The data:
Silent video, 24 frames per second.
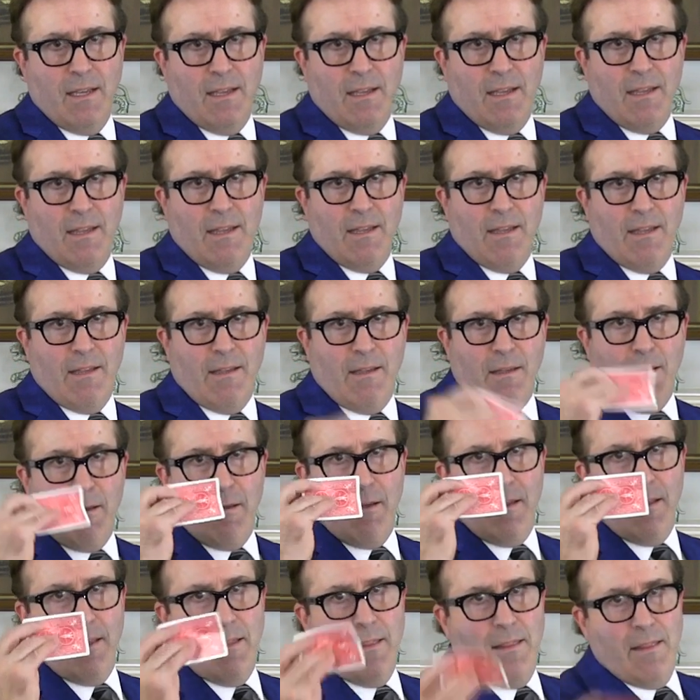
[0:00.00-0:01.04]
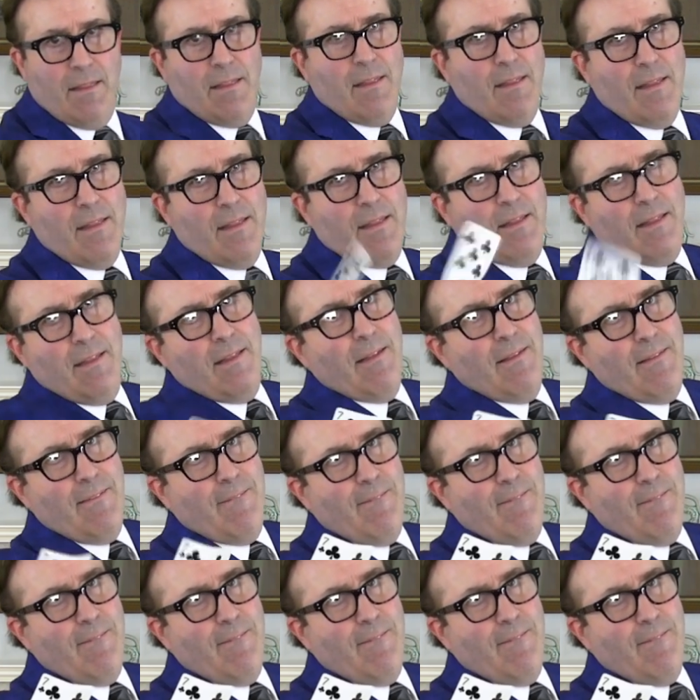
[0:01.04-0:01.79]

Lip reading: [no speech]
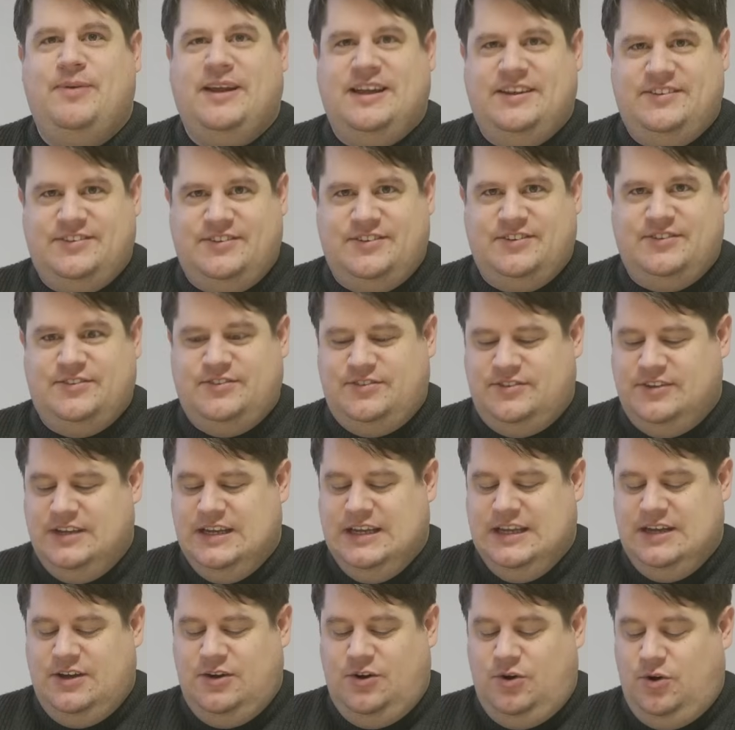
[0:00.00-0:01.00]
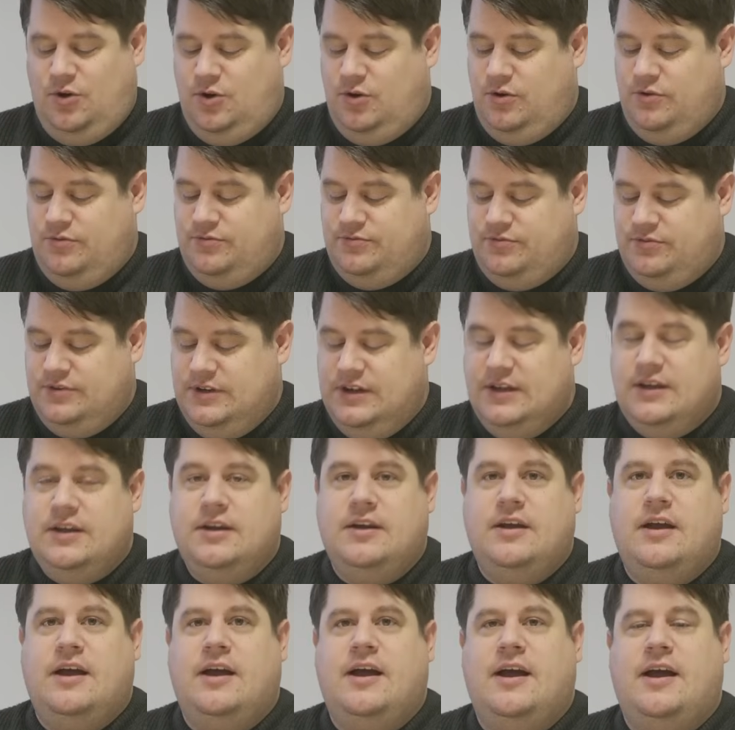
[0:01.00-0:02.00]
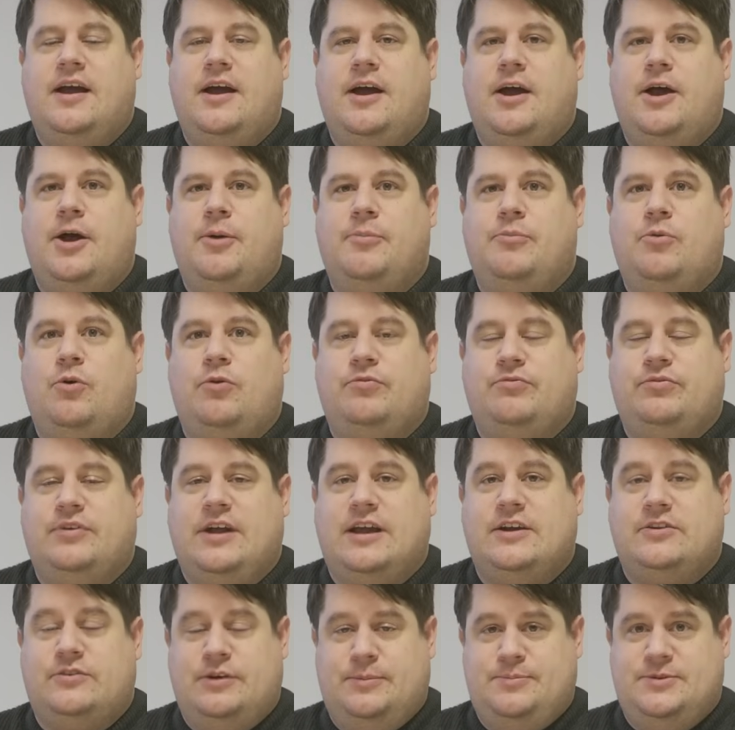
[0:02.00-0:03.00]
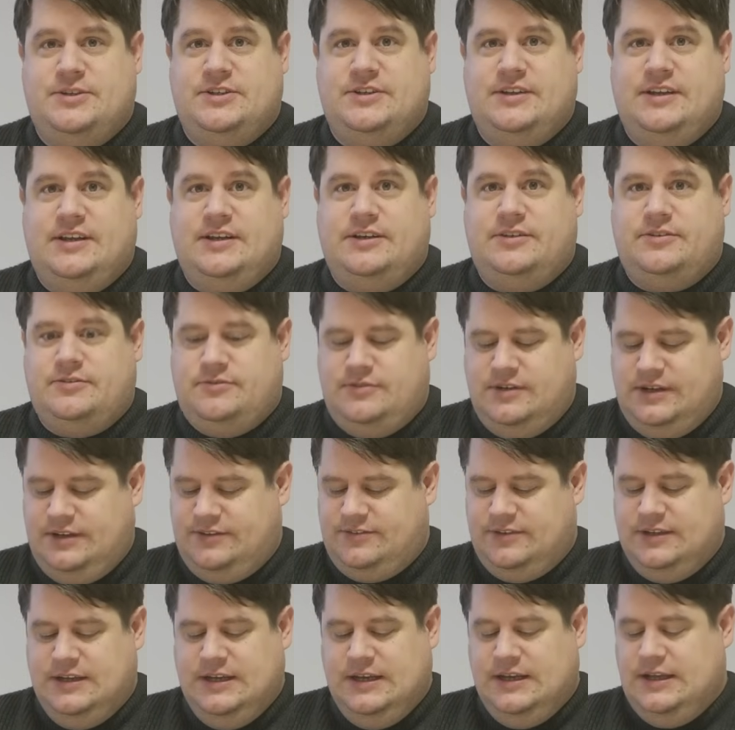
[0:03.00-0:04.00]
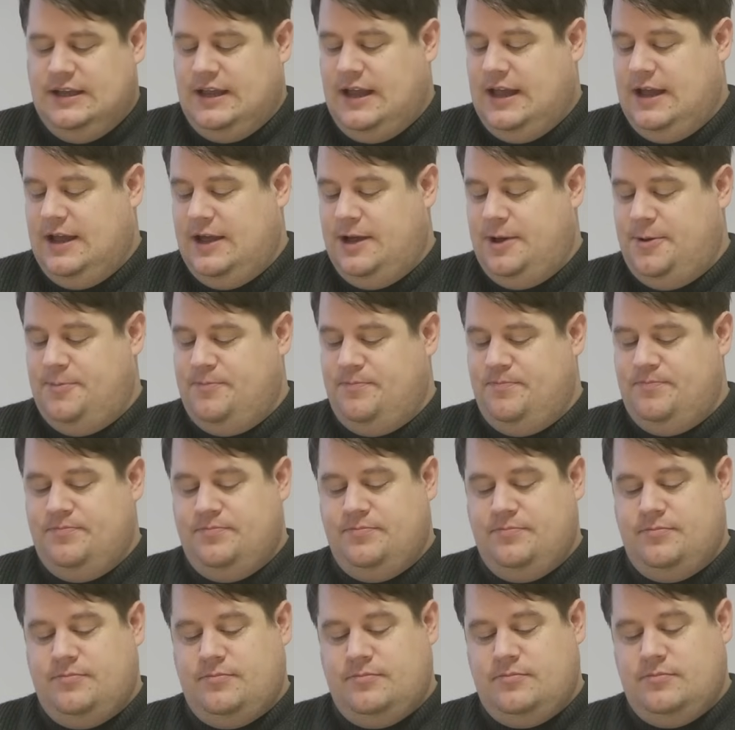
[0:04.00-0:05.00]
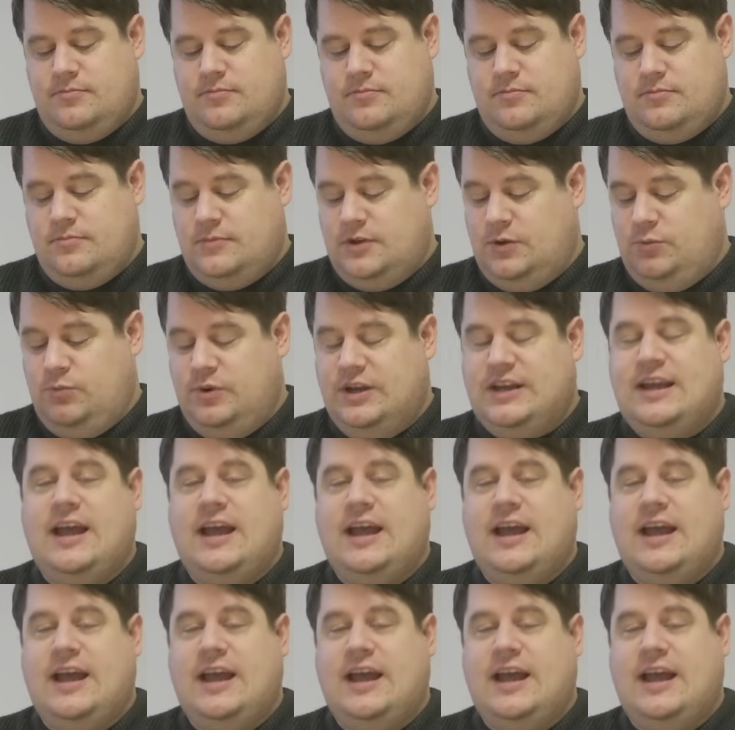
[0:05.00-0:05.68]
basis of, uh, of encryption here, right? Um, we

Exercise: Could the material above be written out again word for word, with the pictures dropped?

Expected answer:
Silent video, 24 frames per second.
[0:00.00-0:01.04]
[0:01.04-0:01.79]

Lip reading: [no speech]
[0:00.00-0:01.00]
[0:01.00-0:02.00]
[0:02.00-0:03.00]
[0:03.00-0:04.00]
[0:04.00-0:05.00]
[0:05.00-0:05.68]
basis of, uh, of encryption here, right? Um, we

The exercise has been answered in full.